We provide IT Staff Augmentation Services!

Senior Big Data Engineer Resume

2.00/5 (Submit Your Rating)

Detroit, MichigaN

SUMMARY

  • 8 years of experience as a Sr. Data Engineer & Hadoop developer utilizing big data, Hadoop technologies, Spark, Scala, Python, Machine Learning Algorithms, Deployment, Data Pipeline Design, Development, and Implementation as a Data Engineer.
  • Worked on Databricks Unified Data Analytics, Databricks Workspace User Interface, Managing Databricks Notebooks, Delta Lake with Python, and Delta Lake with Spark SQL.
  • Thorough knowledge of Databricks, Spark Architecture and Structured Streaming. Setting up AWS and Microsoft Azure with Databricks, Databricks Workspace for Business Analytics, Managing Clusters in Databricks, and Managing the Machine Learning Lifecycle are all topics covered in this course.
  • Database administration, Azure Data Platform services (Azure Data Lake (ADLS), Data Factory (ADF), Data Lake Analytics, Stream Analytics, Azure SQL DW, HDInsight/Databricks, NoSQL DB), SQL Server, Oracle, and Data Warehouse, among others.
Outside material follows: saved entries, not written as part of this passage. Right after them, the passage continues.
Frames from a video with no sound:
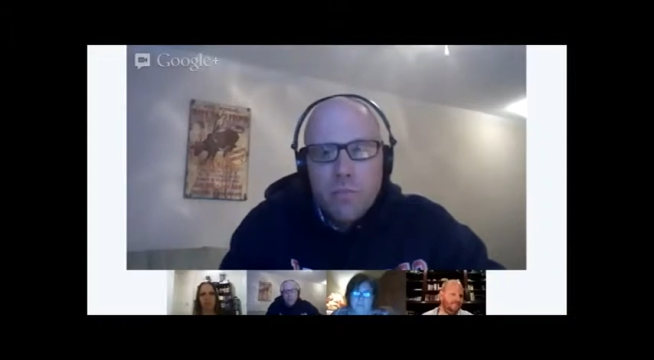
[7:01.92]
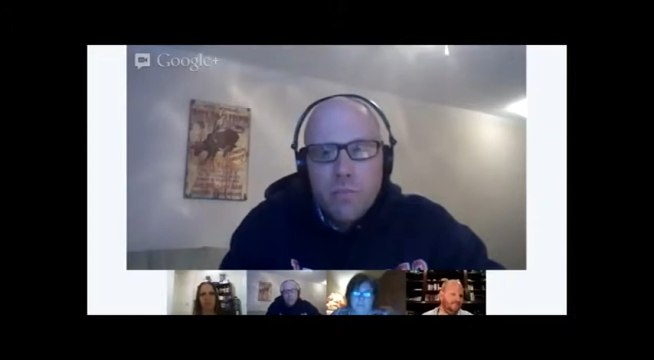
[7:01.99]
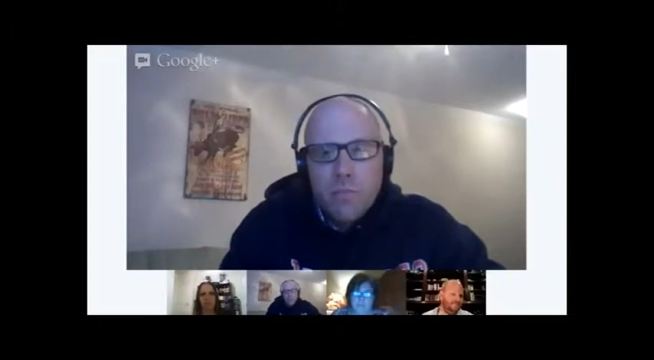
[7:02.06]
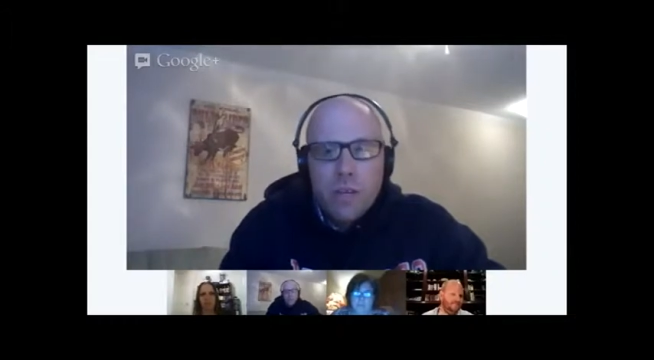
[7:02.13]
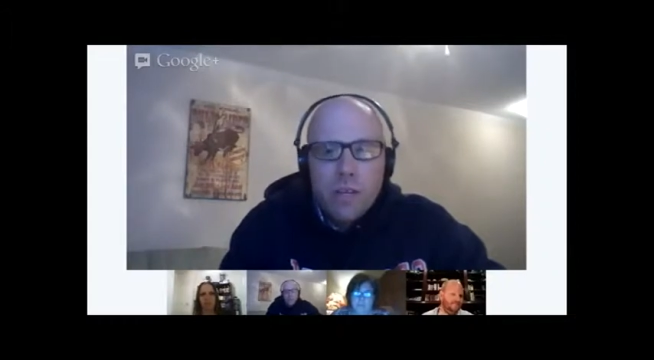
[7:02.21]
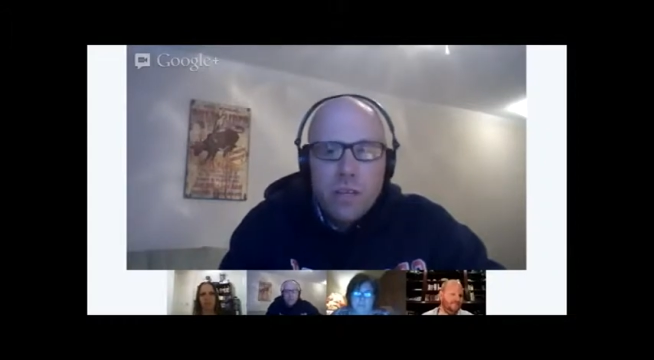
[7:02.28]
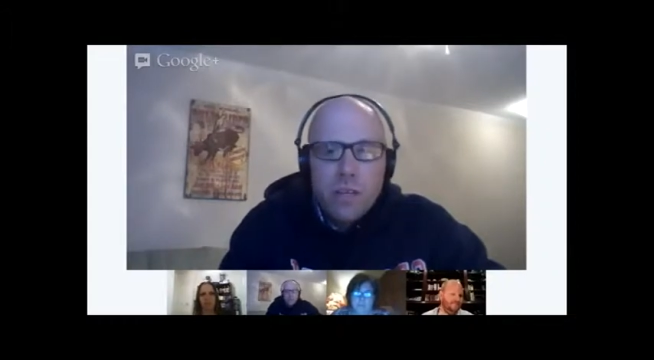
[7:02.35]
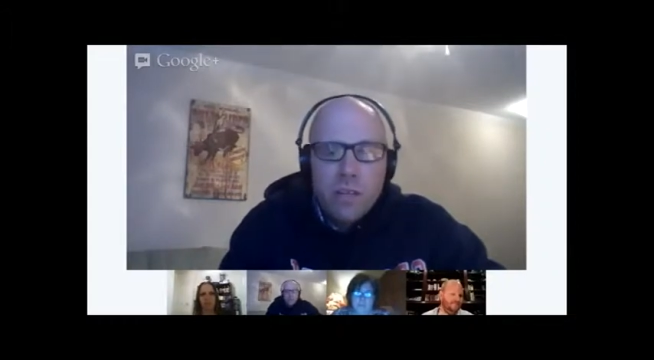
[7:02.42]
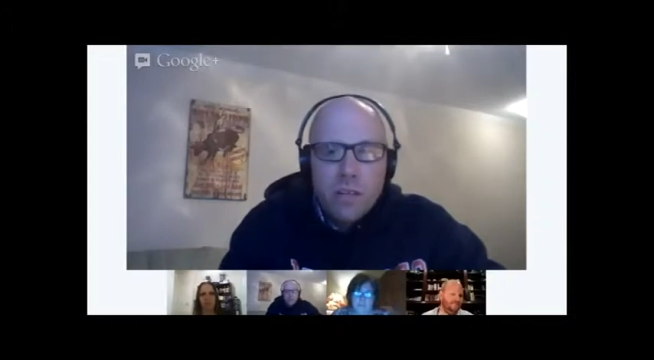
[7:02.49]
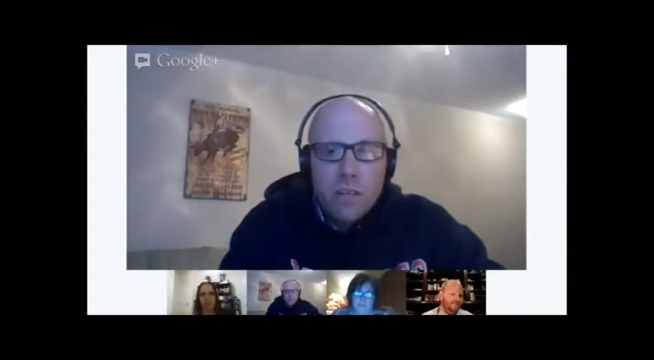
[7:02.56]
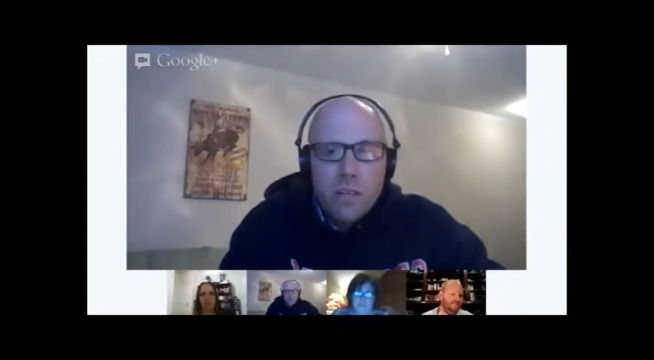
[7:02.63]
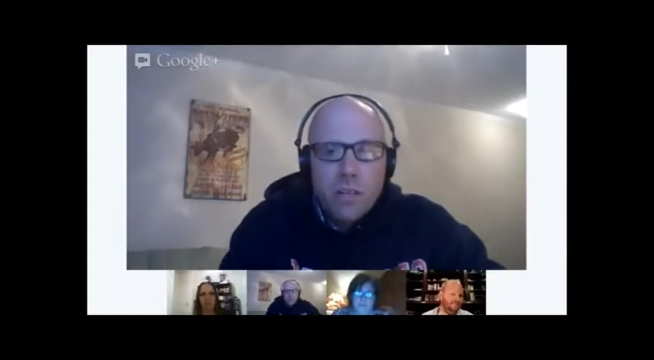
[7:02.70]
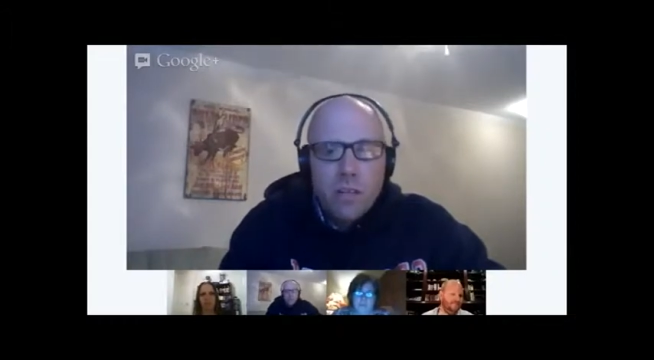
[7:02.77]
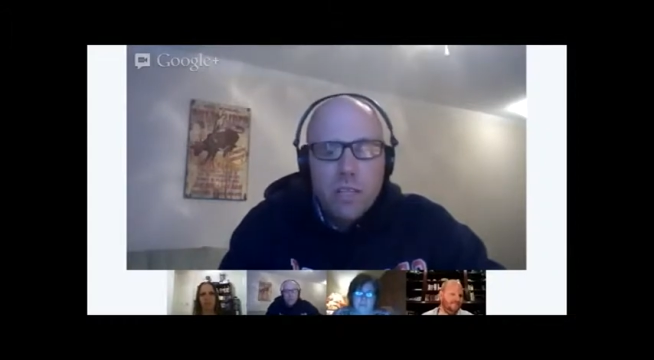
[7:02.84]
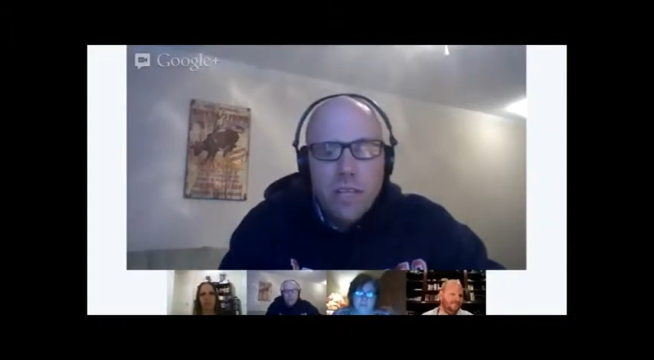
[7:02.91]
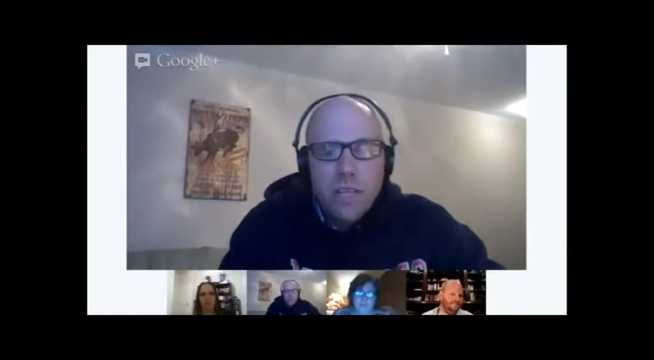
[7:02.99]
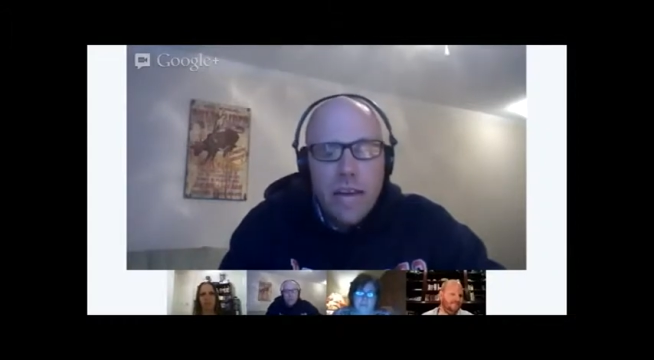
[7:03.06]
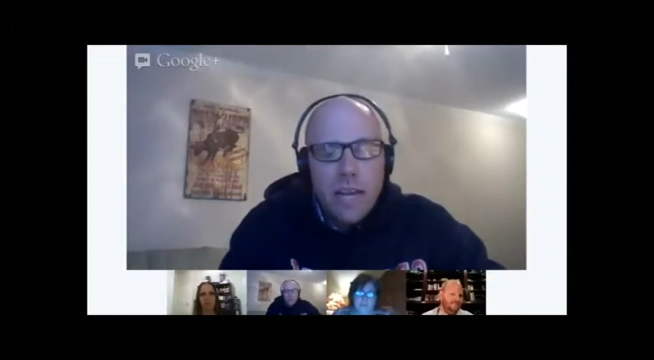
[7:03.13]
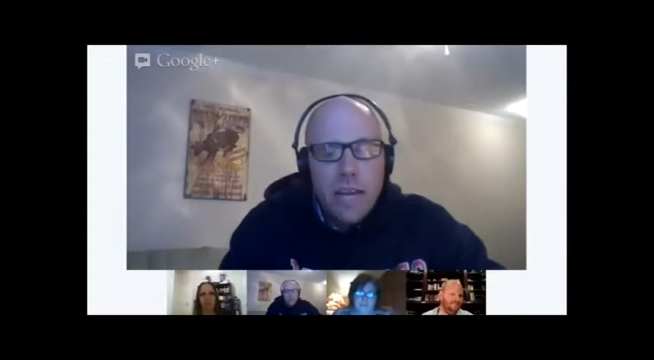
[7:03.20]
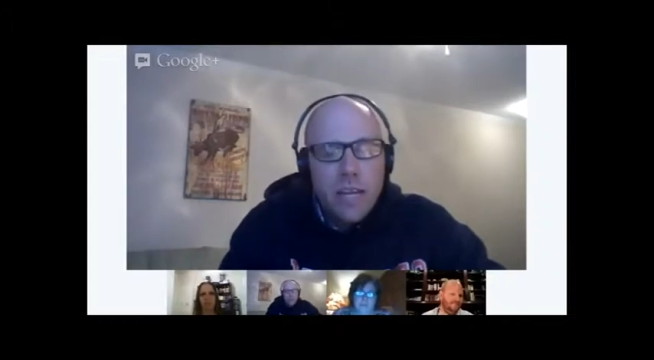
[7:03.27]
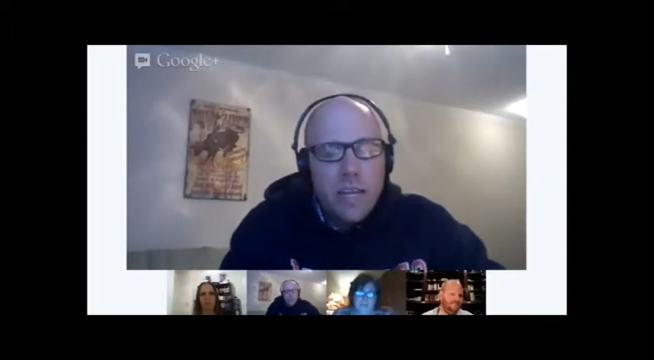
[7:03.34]
we looked
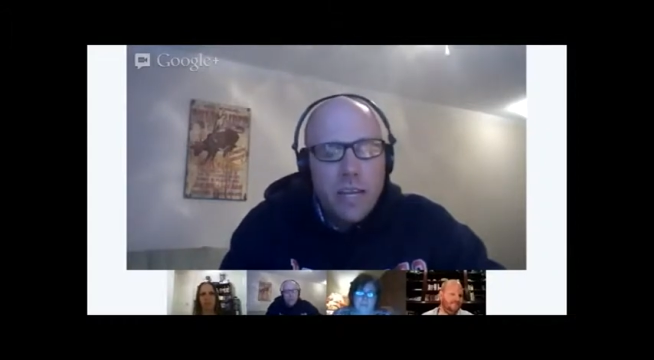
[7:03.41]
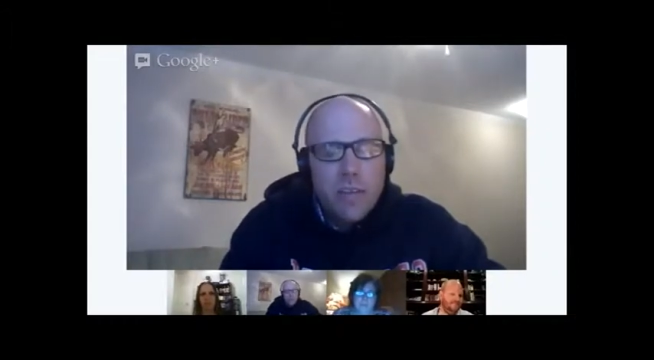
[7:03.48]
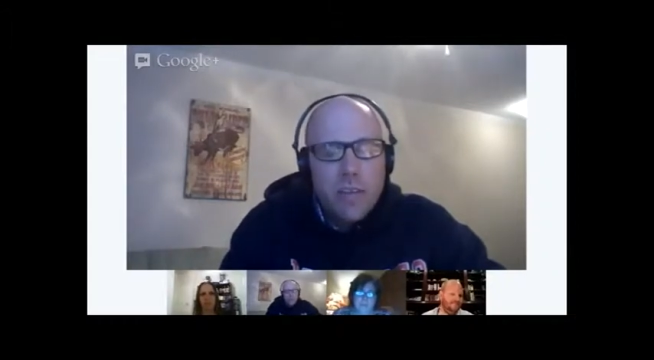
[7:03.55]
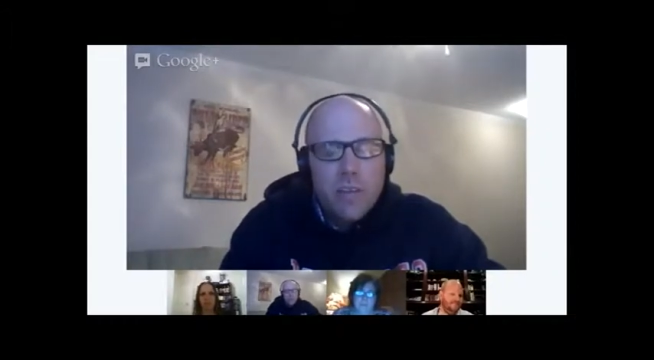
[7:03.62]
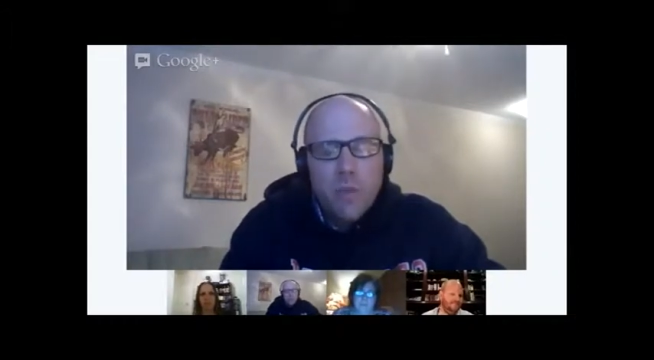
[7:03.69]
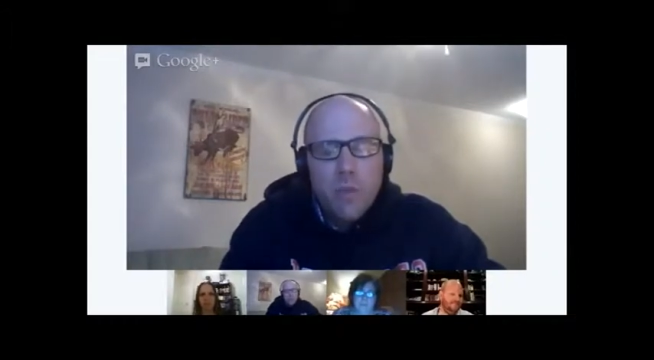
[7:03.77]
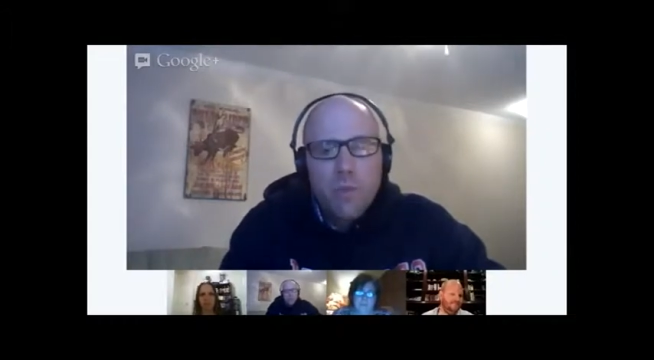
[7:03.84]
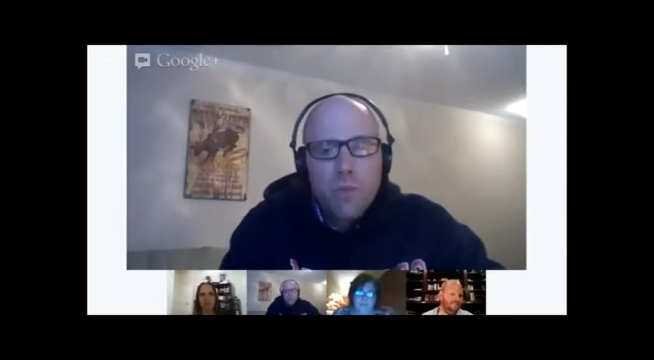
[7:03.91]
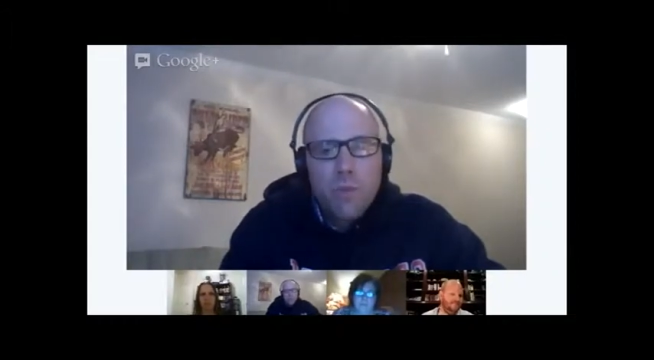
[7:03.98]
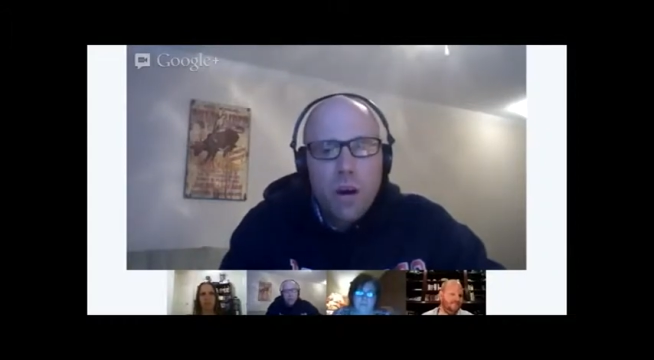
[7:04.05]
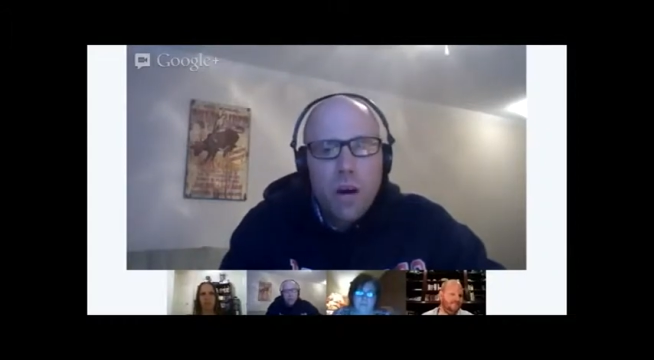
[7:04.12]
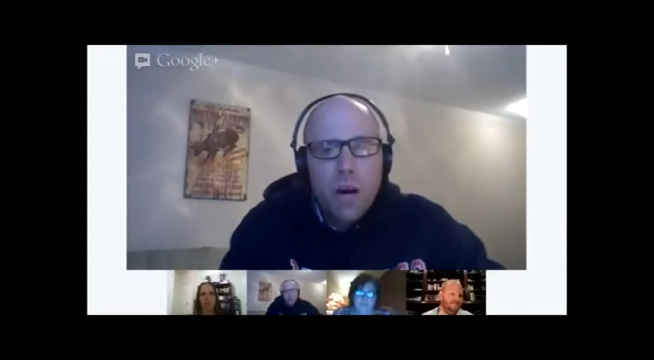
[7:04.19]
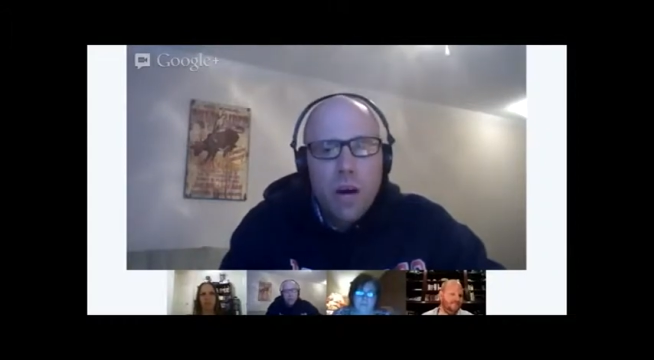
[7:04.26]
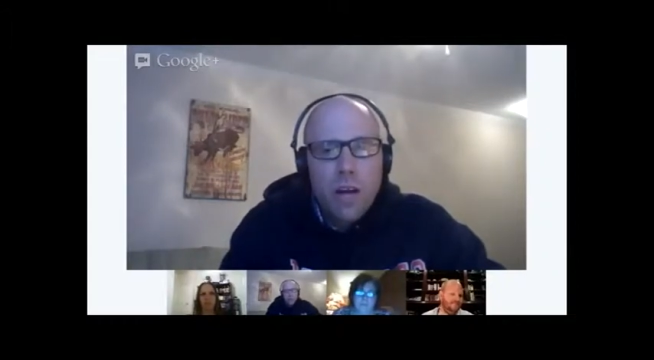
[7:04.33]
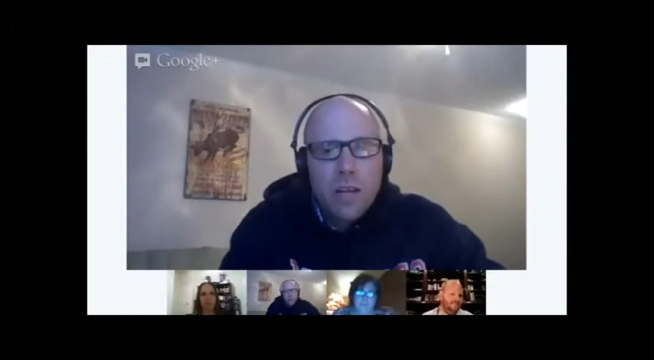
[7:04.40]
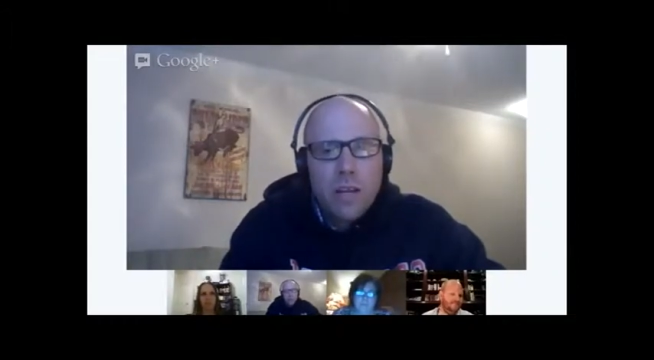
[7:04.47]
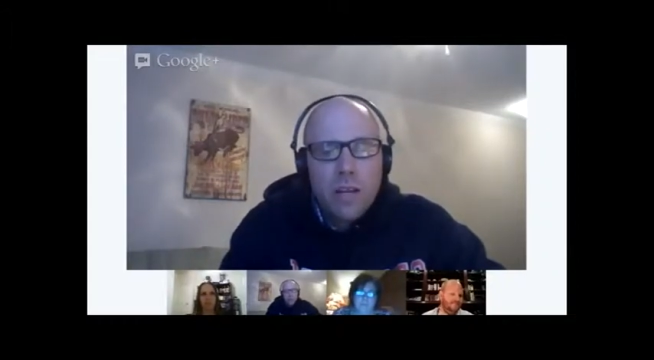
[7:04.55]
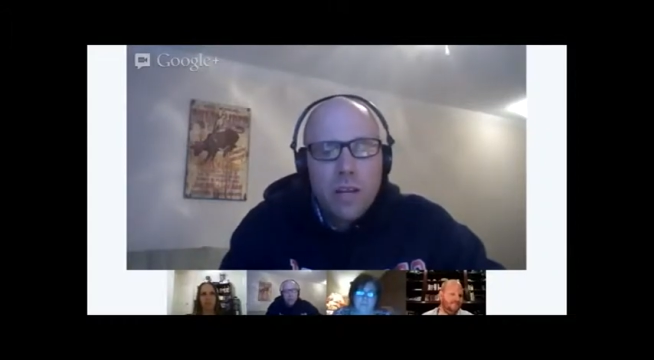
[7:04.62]
at it, and it's so broad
Construct numerous Data Lakes.
  • Built, trained, and deployed machine learning models fast using AWS Sage Maker.
  • Worked with AWS services such as EC2, S3, Redshift, Glue, Lambda functions, Step functions, CloudWatch, SNS, DynamoDB, and SQS to build data pipelines.
  • Expertise with a variety of databases, including MongoDB, Cassandra, MySQL, ORACLE, and MS SQL Server.
  • Building Triggers, Tables, implementing stored Procedures, Functions, Views, User Profiles, Data Dictionaries, and Data Integrity using T - SQL is a plus.
  • Developed Snowflake Schemas by normalizing dimension data as needed and constructing a Demographic Sub Dimension as a subset of the Customer Dimension.
  • Practical knowledge of test-driven development (TDD), behavior-driven development (BDD), and acceptance test-driven development (ATDD).
  • Hands-on experience with Snowflake Database, including creating and materializing views in Snowflake.
  • Extensive expertise in text analytics, data visualizations using R and Python, and dashboard creation using Tableau and PowerBI.
  • Supported logical/physical database design, schema management, and deployment over the whole life cycle.
  • Up-to-date software development methodologies such as Agile Software Development, Scrum, Test Driven Development (TDD), and Continuous Integration and Continuous Deployment (CI/CD) are familiar.
  • Built, tested, and deployed using Kubernetes and Docker as the CI/CD system's runtime environment. Working knowledge on how to create and execute docker images with many microservices.
  • Extensive hands-on expertise with distributed computing architectures to tackle large data challenges, including AWS products (e.g., EC2, Redshift, EMR, and Elastic search), Hadoop, Python, Spark, and efficient use of Azure SQL Database, MapReduce, Hive, SQL, and PySpark.
  • Proficiency in converting corporate resources and needs into manageable data formats and analytical models, as well as devising algorithms, establishing models, and implementing data mining and reporting solutions that scale across large volumes of structured and unstructured data.
  • Expert in system analysis, E-R/Dimensional Data Modeling, Database Design, and RDBMS implementation.
  • Python development experience for bespoke UDFs to expand Hive and Pig Latin features.
  • Have experience building sophisticated Mappings and performance tweaking, as well as progressively updating Dimension Tables and Fact Tables.
  • Python experience creating Automation Regressing Scripts for ETL process validation between many databases such as Oracle, SQL Server, Hive, and Mongo DB.
  • SQL proficiency in a variety of dialects (MySQL, PostgreSQL, Redshift, SQL Server, and Oracle)
  • It would be preferable to use and use API management technologies such as AWS API Gateway, RESTful APIs, Route 53, AWS Lambda, webservices, and so on.
  • Outstanding communication abilities. A self-motivated eager learner who has successfully worked in a fast-paced multitasking workplace both solo and in a collaborative team.

TECHNICAL SKILLS

Big Data Ecosystem: Hadoop, MapReduce, Pig, Hive, HBASE, YARN, Kafka, Flume, Sqoop, Impala, Oozie, Zookeeper, Spark, Ambari, Elastic Search, MongoDB, Cassandra, Avro, Parquet, Snappy, AWS, Hadoop, MapReduce, Pig, Hive, HBASE, YARN, Kafka, Flume, Sqoop, Impala, Oozie.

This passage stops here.